A good analogy can be found in the wine industry.  There are hundreds, no,
thousands of wild yeasts, any of which will ferment grape juice.  Centuries
of isolating the yeasts that produce good tasting wine from the yeasts that
produce swill have resulted in a comparatively small set of yeast cultures
that are actually used in vineyards.  A vintner wouldn't dream of chancing a
harvest to any old wild yeast (although there is a hugely diverse gene pool
of wild yeasts out there any one of which will do the job).  Open mating
queens is like trusting a vineyard's harvest to wild yeast.

Getting back to the distinction between breeder and producer, I don't mean
to put words in Dr.

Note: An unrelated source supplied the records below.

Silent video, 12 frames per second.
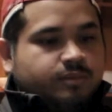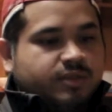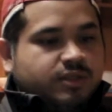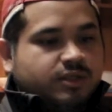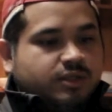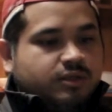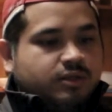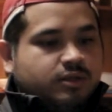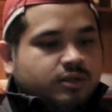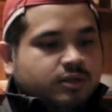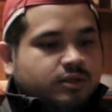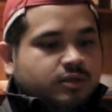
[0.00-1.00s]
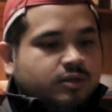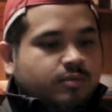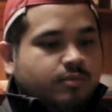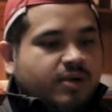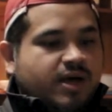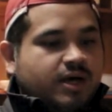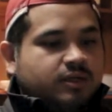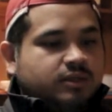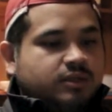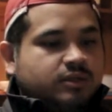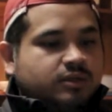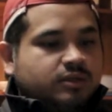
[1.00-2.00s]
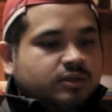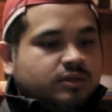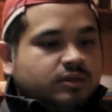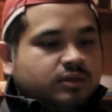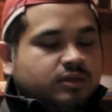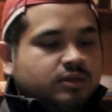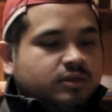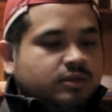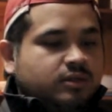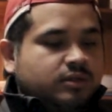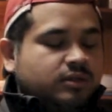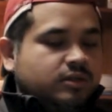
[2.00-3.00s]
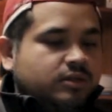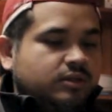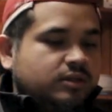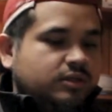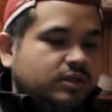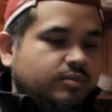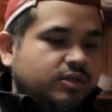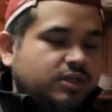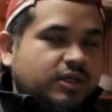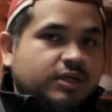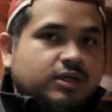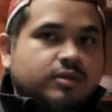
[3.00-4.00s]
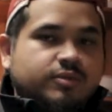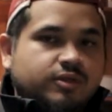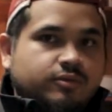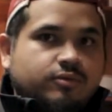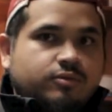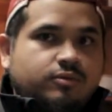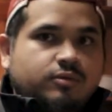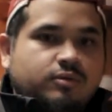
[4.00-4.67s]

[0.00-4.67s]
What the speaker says: set it to max, see how much light comes through.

Spivak's mouth, but I interpreted in what she said a
growing frustration that all the work being done to bring great qualities to
the forefront, the successes in producing the so called super bee are
quickly being lost at a level higher than the end user.  Researchers HAVE
isolated bees who can stand the ravages of V.d.  They HAVE isolated
qualities to resist AFB.  It's been done repeatedly.  The frustration is in
that the qualities isolated at the research level are not making it to the
beekeeper level.  Where is it lost and who is responsible for making sure it
not be is a current debate.

Perhaps it IS the producers who are accountable.  In writing this I am
starting to convince myself that is where the blame should lie.  I'd like to
think that at least SOME producers ARE delivering what they advertise, but I
can't say with confidence who they are.  And I still believe that some of
the responsibility, a LOT of the responsibility lies with the consumer,
precisely because they have bought an open mated queen.  In a lot of 50 or
100 queens, I expect at least a few duds.  Assembly line production of
queens is such that if a queen is laying eggs in a mating nuc, she is deemed
saleable.  I'm buying a queen whose mother is known, whose sperm donors
might have been any Tom, Dick or Harry, Larry, Moe or Curly AND I expect
that queen to be every bit as good as her expensive breeder mother!?

I think that's asking a lot.  I can buy queens advertised to be descendants
of SMR breeders for $8.50 a pop in quantity.  At that price I don't know how
much expectation I can have of that open mated queen to have retained all or
enough of the SMR trait that I can sit back and be confident that
suppressive mite reproduction is happening in her hive.  I can buy an II SMR
queen for $50.  At that price I think it's very reasonable of me to expect
suppressive mite reproduction in her hive.  Hmmm.  That's a $41.50
difference.  Nice chunk of change.  That easily covers any sort of strips I
might use (back when strips worked) and leaves money to pay for an
independent source that could be evaluating those open mated $8.50 queens
(as Allen has proposed).  I'm not sure what to make of that figure.  $50 a
hive is took much for me, guess I'll have to get more hives, which means
more queens at $50, so more hives, more queens, more, more, more....  OK,
that's not working.

> Super beekeepers will learn to be real beekeepers and rear and mate
> their own queens.
Yes, I even wrote this conclusion down in my notebook at Niagara Falls.  The
rub there is it takes time and raising queens definitely puts the beekeeper
on the bees' schedule and good queens don't just happen!  Growing queens is
easy.  Breeding and mating superior queens is at least an art, arguable a
science!  But yes, breeding your own queens is a better solution.  However
you still have the open mating issue and the possibility of bad wine.
Raising your own and practicing II, the ultimate solution!
Guess THIS beekeeper is going to need longer days and longer weeks to run
all those extra hives and raise all those queens.